Apart from the pictures, please restate every entry below exactly.
################
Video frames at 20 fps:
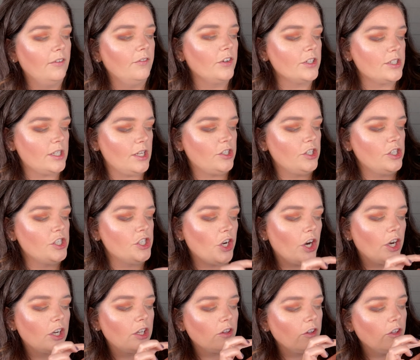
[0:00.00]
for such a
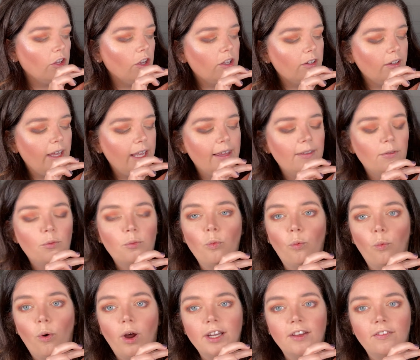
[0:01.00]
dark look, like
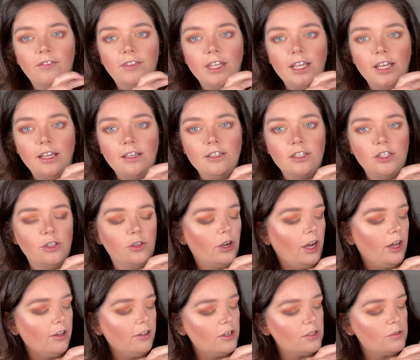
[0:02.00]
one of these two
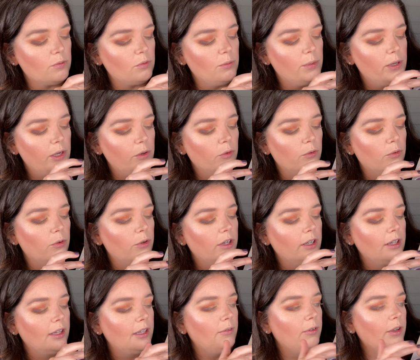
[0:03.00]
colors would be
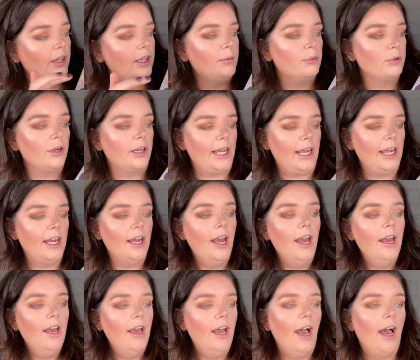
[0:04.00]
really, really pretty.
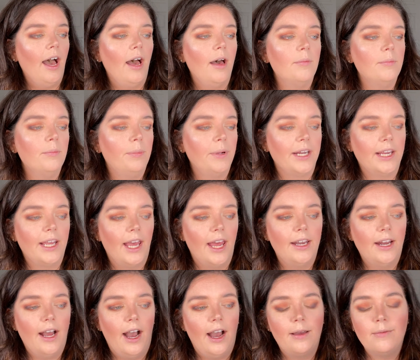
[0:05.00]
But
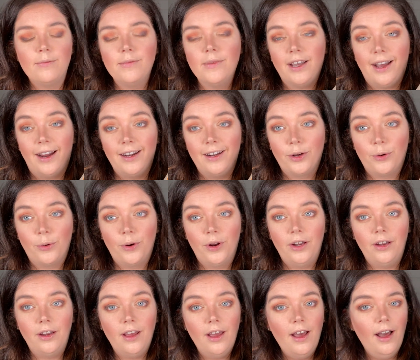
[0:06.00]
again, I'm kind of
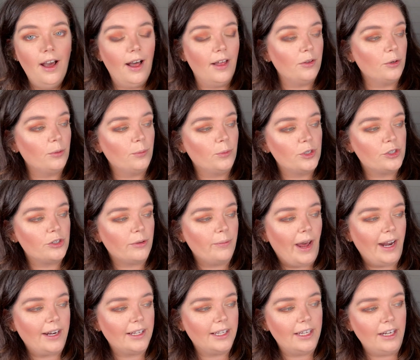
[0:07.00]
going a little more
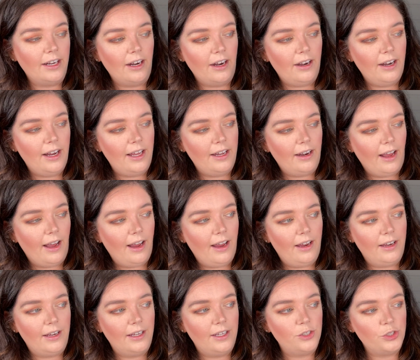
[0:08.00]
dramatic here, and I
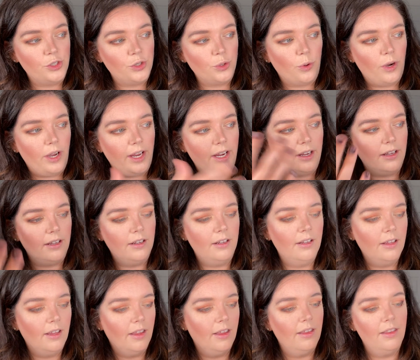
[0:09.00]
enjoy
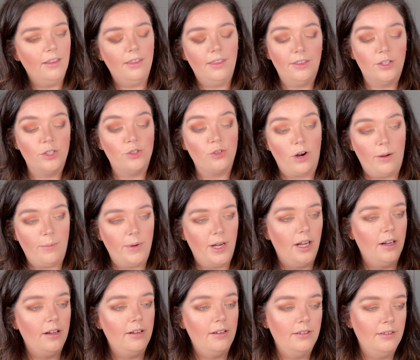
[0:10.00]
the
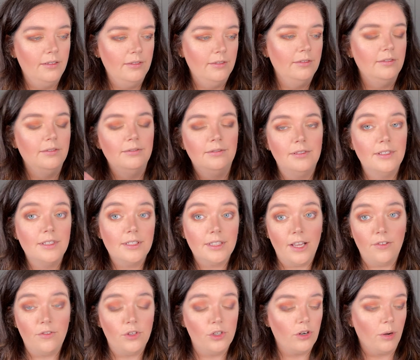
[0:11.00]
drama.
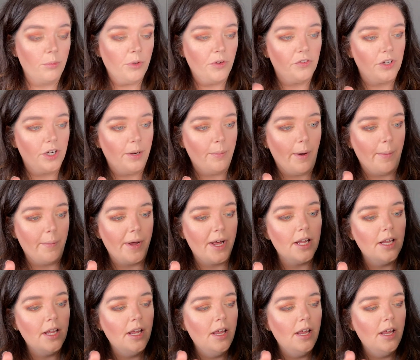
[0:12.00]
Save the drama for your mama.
################
Response:
Video frames at 20 fps:
[0:00.00]
for such a
[0:01.00]
dark look, like
[0:02.00]
one of these two
[0:03.00]
colors would be
[0:04.00]
really, really pretty.
[0:05.00]
But
[0:06.00]
again, I'm kind of
[0:07.00]
going a little more
[0:08.00]
dramatic here, and I
[0:09.00]
enjoy
[0:10.00]
the
[0:11.00]
drama.
[0:12.00]
Save the drama for your mama.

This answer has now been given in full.